スイスとオーストリアに挟まれた小さな国、Liechtenstein リヒテンシュタイン
スイスとオーストリアに挟まれた小さな国、リヒテンシュタイン公国。地図を見ると一見アクセスの悪そうな辺境の地に見えますが、流石ヨーロッパだけあって、高速道路や鉄道がしっかりと整備されています。
私は車を借りてドイツのフランクフルトから、スイスのチューリッヒを経由して入国したのですが、チューリッヒの街からは1時間半ほどで訪問する事が出来ます。
制限速度があるとは言え、スイス国内の高速道路は”120km制限”なので、100kmほどの道のりなどあっという間なのです。
いきなりフォードマスタングに煽られる
高速を降りて首都ファドゥーツの街中へと進みます。降りてすぐ後ろに現れたのはフォード・マスタング。道路の脇では羊や牛がのどかに休んでいるのですが、こんな場所で400万円はするマッスルカーが煽ってくるのはどうにも不思議です。その後も優雅なベンツやBMWばかりが幅を利かせ、この街=国の潤い度が見えてきます。アウディA5で行ったのですが余裕で舐められます。
首都ファドゥーツから溢れ出る優雅さ
車を停めて首都ファドゥーツの街中を歩いてみます。低層のお洒落なビルが立ち並び、時折ガラス張りのカフェが散見されます。明らかにお金を持っていそうな諸先輩方が、朝の9時から優雅に朝食を楽しんでいました。物流が良くなった今では、こんな山奥でも普通にお寿司が食べられるようです。
規模は小さいながら高級ブティックや時計店も立ち並んでいます。一番目につくところに置かれていたのはパテックフィリップ。世界三大時計の一つに数えられ、一本300万円はします。
買う層の違いを見せつけられました。実は一度付けさせたもらった事があるのですが、腕にスッと収まり自然な輝きを放つ一品です。
投資会社とペーパーカンパニー
幹線道路沿いにも沢山の看板が出ていましたが、とにかく投資会社や銀行の名前ばかりが目立ちます。流石のタックスヘイブンです。実際に業務を行っている組織もあれば、ペーパーカンパニー(事務所はあるが活動実態が無い会社)も沢山あると聞きます。

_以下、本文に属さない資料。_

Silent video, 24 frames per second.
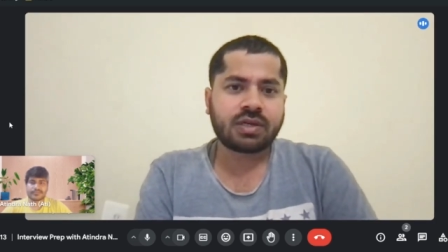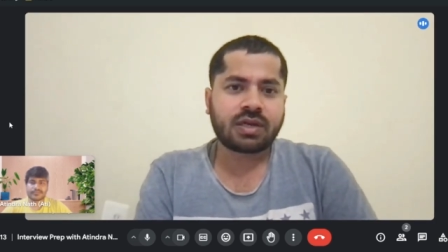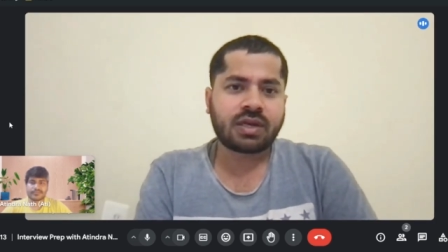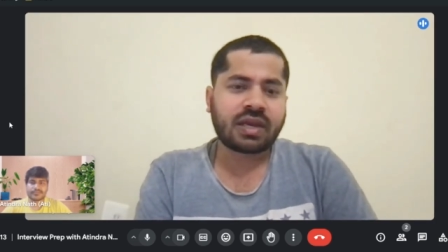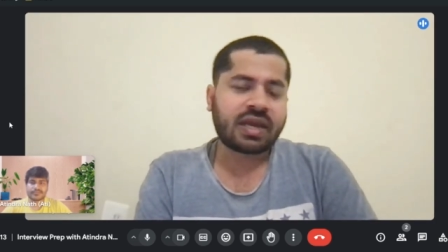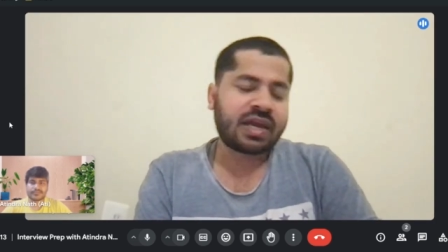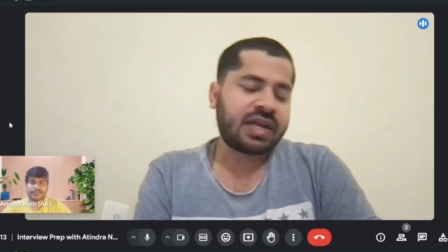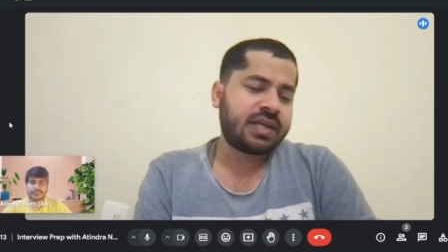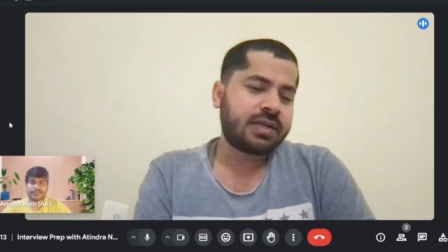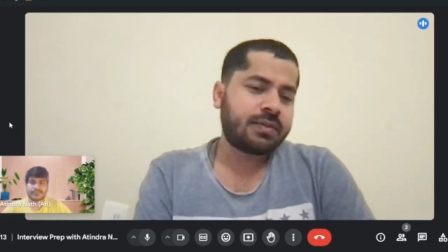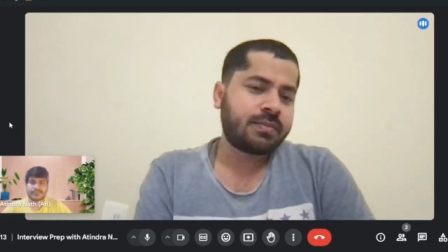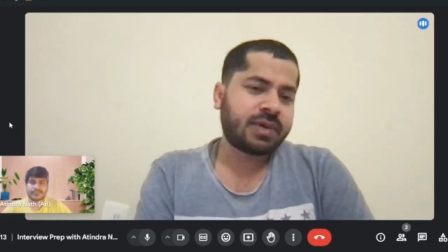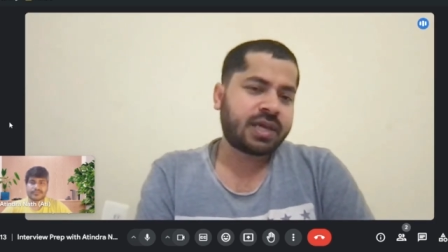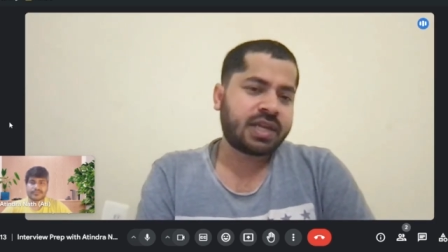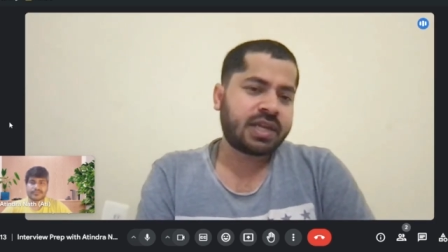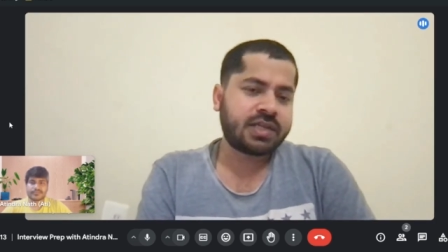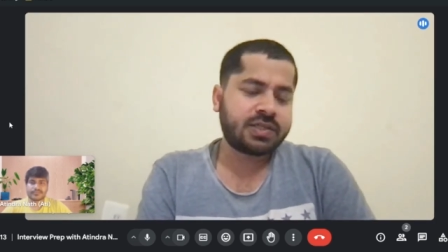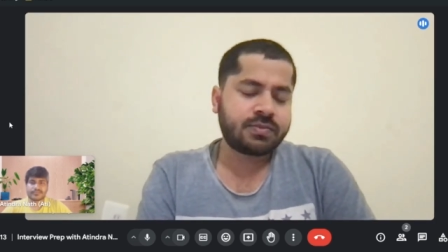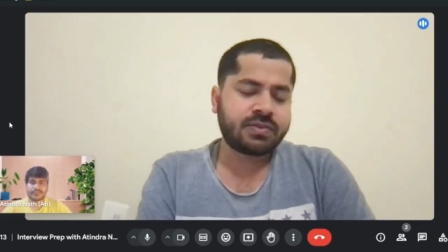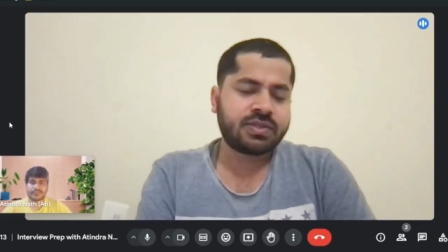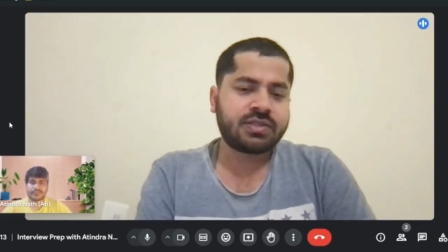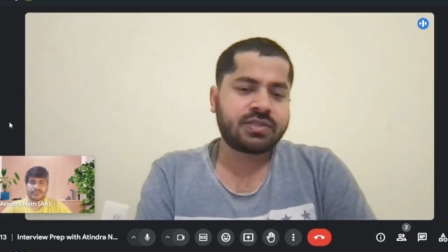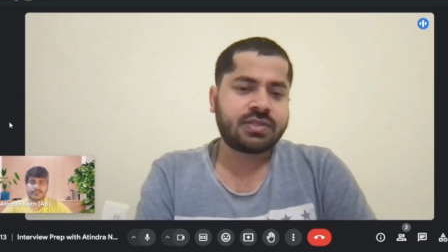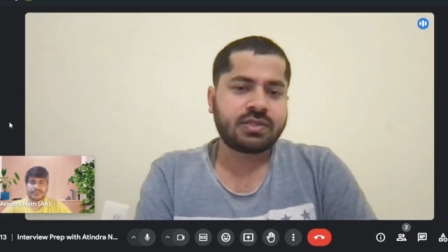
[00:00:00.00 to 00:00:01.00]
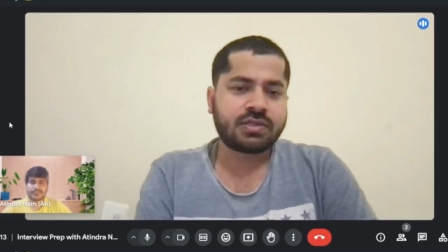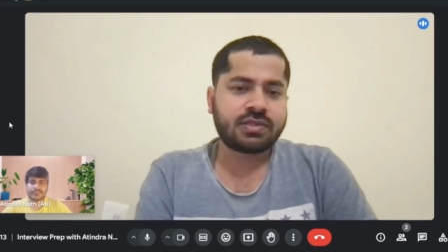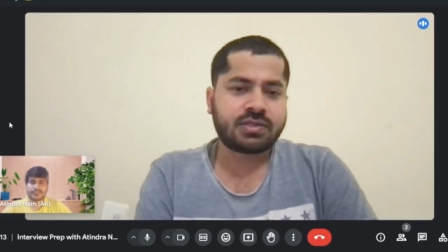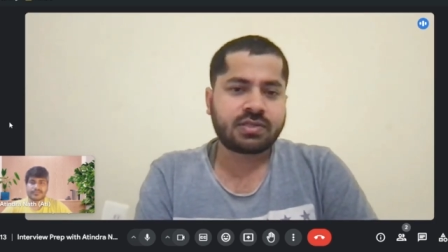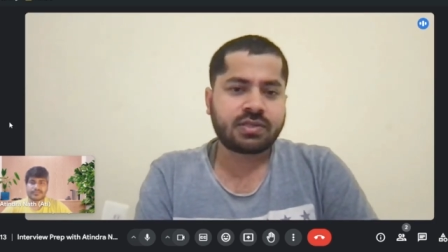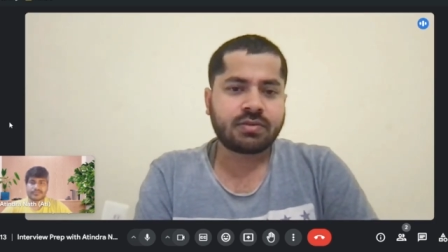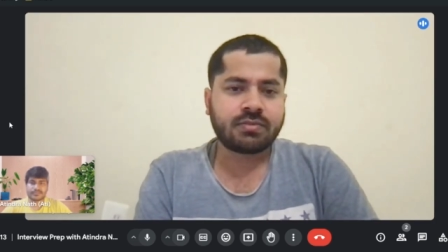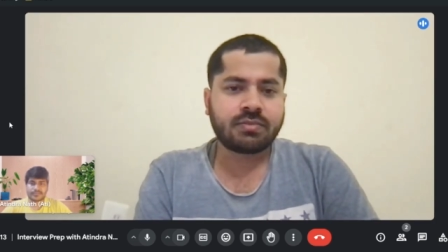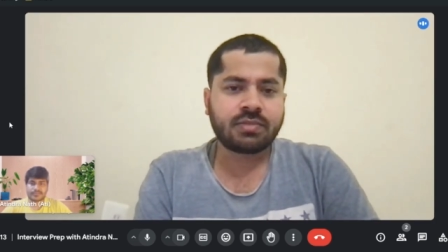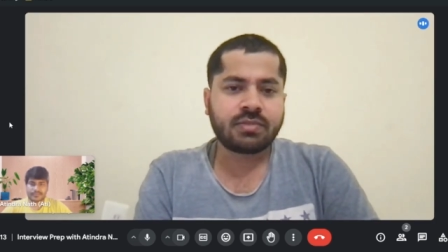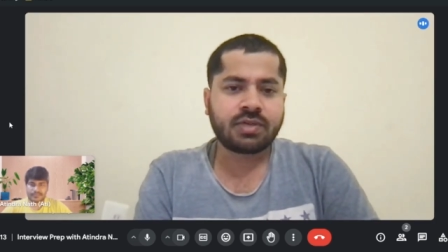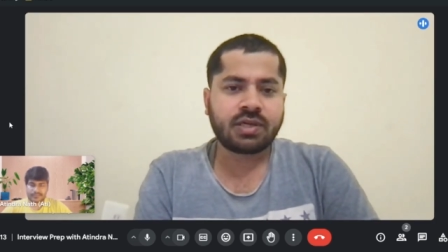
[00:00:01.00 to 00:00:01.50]
a client management
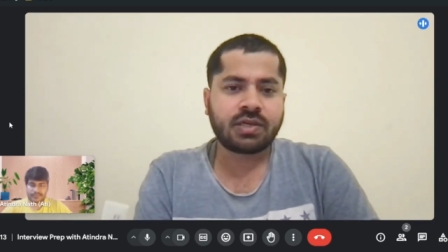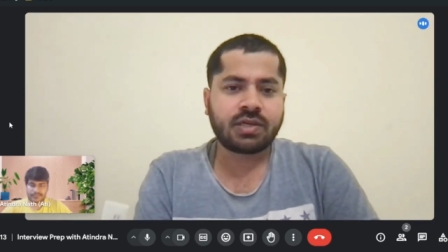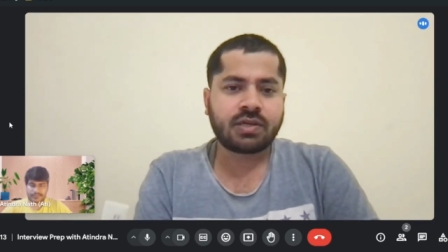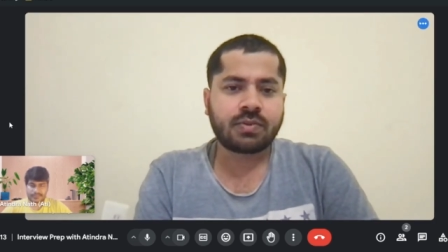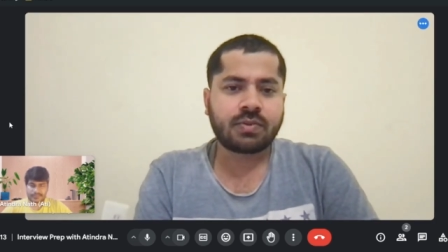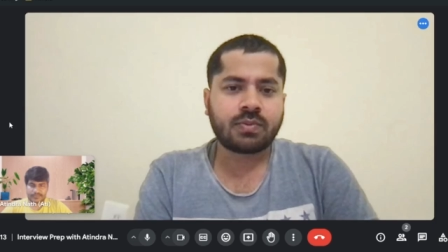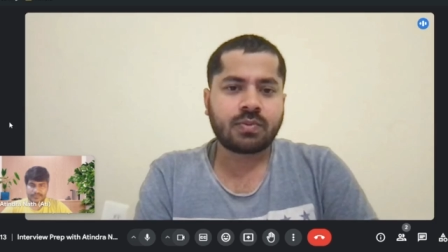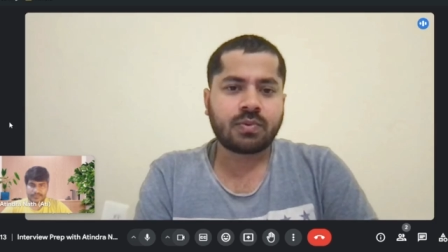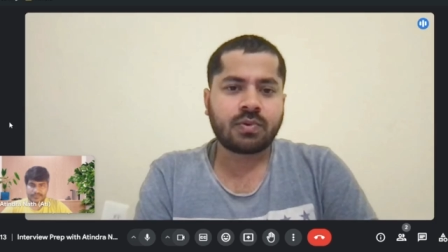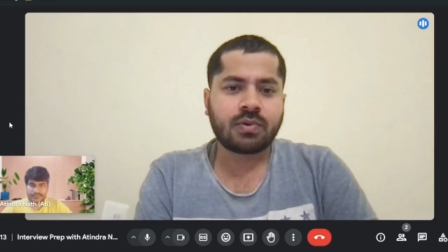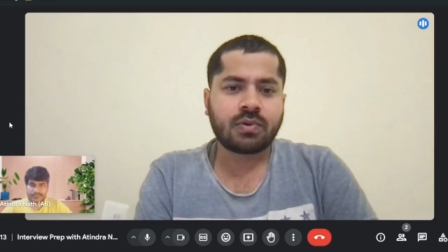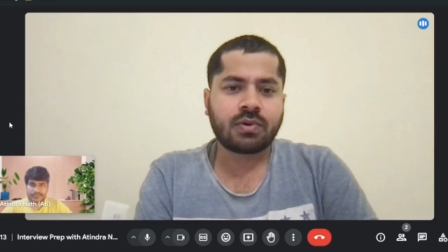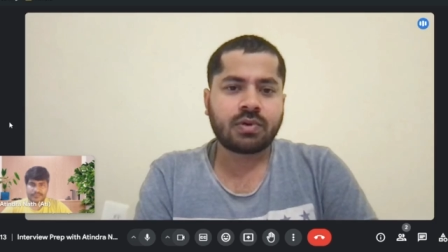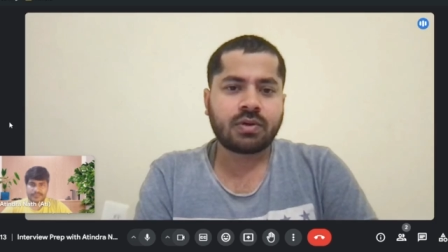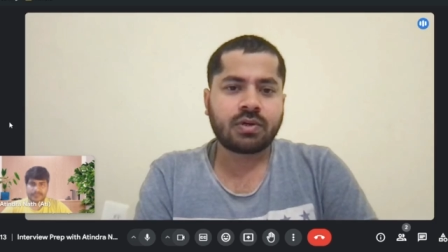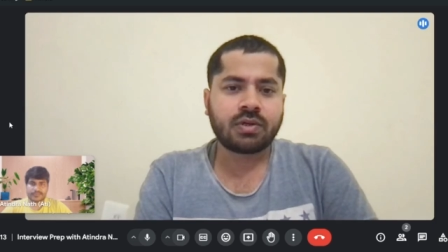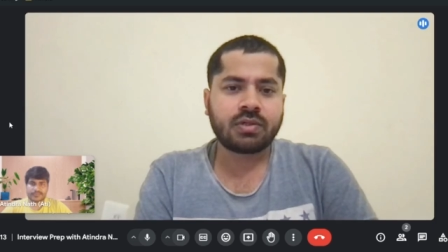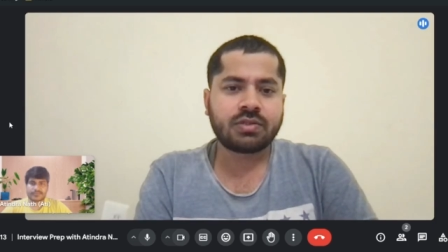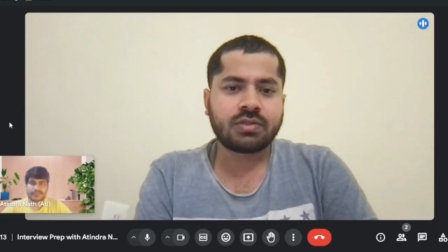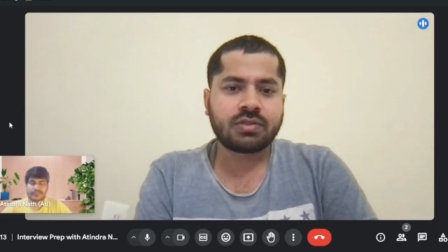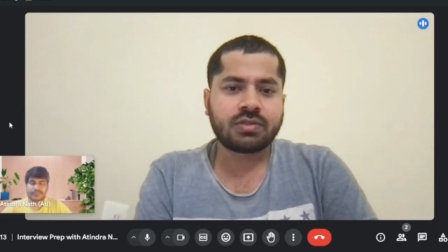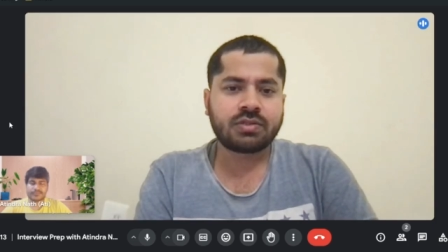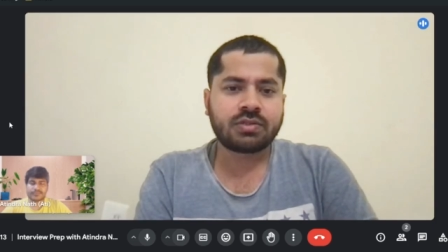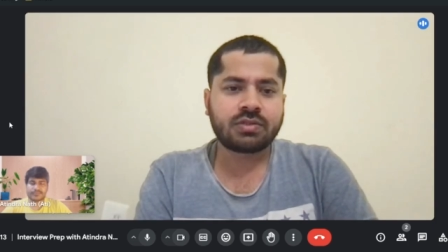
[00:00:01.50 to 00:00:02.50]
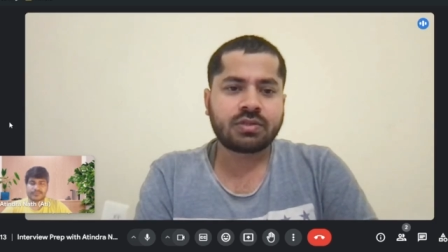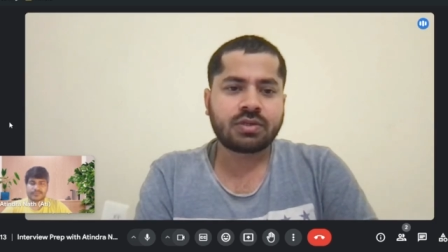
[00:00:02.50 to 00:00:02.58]
system it was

立派なガラス張りのビル。素晴らしい自然環境がある場所で、毎日山岳高速道路を使って通勤する世界・・・私にとっては縁遠い異世界です。
しかも投資会社だとすれば、そこから遠くは日本やASEANの新興国あたりまで投資判断をしていくわけですから恐れ入ります。正にボーダーレス。スピードの速いベトナムを見てきた私でも、欧州は更に先を進んでいるなとの印象です。
リヒテンシュタインの法人税率
リヒテンシュタインの法人税率は12.5%です(最低支払い額1,200CHF)。他国の例を挙げると、2016年現在のベトナムの法人税は20%、シンガポールが17%、日本は29.97%(平成28年度)ですので、かなり低い値にあるのはお分かりいただけるでしょう。今時法人税率が低くても、シンガポールのように家賃や人的資源の費用が高くなる国もあれば、ベトナムのように他の税金の徴税が強化されて、かえって心的?負担が増える国もあります。

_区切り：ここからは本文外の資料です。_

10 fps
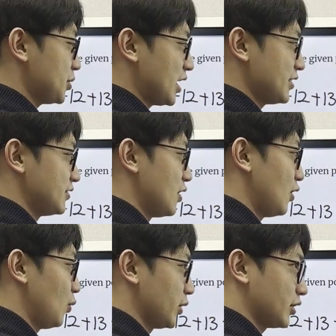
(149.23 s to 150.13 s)
you guys know
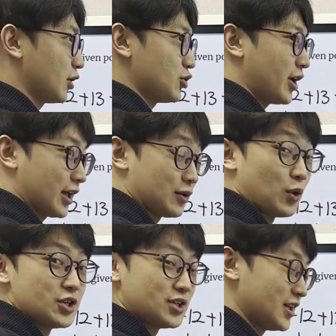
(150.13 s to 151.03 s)
what the quadratic
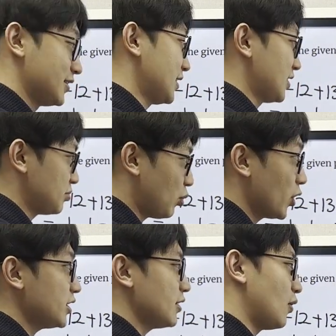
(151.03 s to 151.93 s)
equation is at this
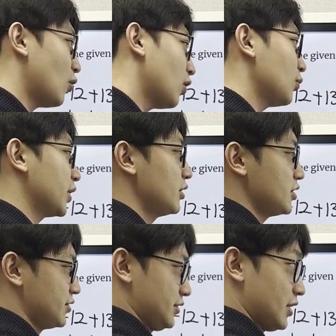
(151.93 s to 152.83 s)
point, or we can
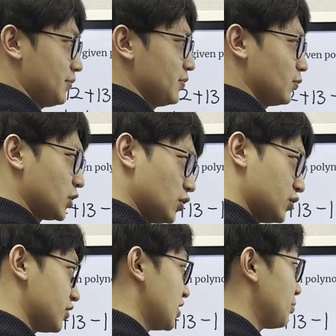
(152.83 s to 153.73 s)
just use
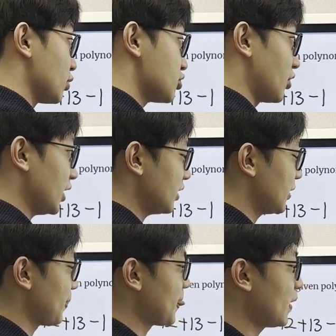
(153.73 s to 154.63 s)
a simple trick
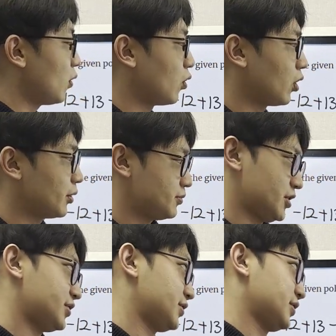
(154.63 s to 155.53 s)
or
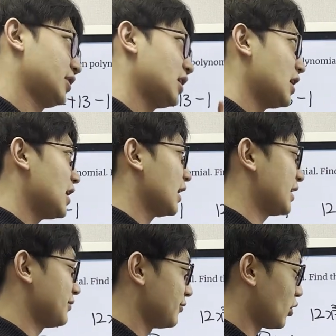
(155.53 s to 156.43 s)
just kind
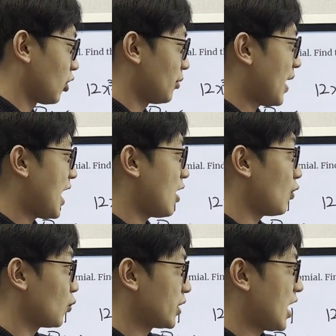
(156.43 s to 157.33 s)
of observe how
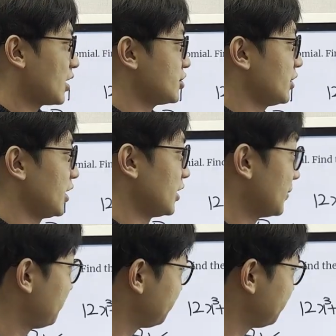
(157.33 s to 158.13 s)
we actually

リヒテンシュタインの弱点は、地の利や、拡大を目指す企業にとっては余地が無いとの側面もありますが、”小さいままで良い”、”ネットがあれば場所は関係無い”と言い切れる経営者であれば、案外良いのでは?と安易ながら考えてしまいます。
リヒテンシュタインのレンタルオフィスは結構安い?
せっかくなのでリヒテンシュタインのレンタルオフィスを検索してみました。小規模の事務所がほとんどなので、どの物件も20㎡程度から用意されています。例えばこの物件だと1㎡14EUROですので、一人事務所であれば月3万円ほどで借りる事が可能です。今時ASEAN諸国の首都ではこれよりも高い事もしばしば。
同じお金を使うのであれば、東京のボロくて狭い賃貸に無駄な家賃を払うよりも、遠い国のオフィスに払う方が夢があります。
今回はリヒテンシュタインの実態をお伝えしました。日本では観光地としての知名度の方が高いようですが、別の視点で見ると多くの発見が見えてきます。
かつては国の規模、経済力、人口で物事が左右される事が多かったと思いますが、インターネットが発展した今では、小さな国でも存在感を示せる事が良く分かりました。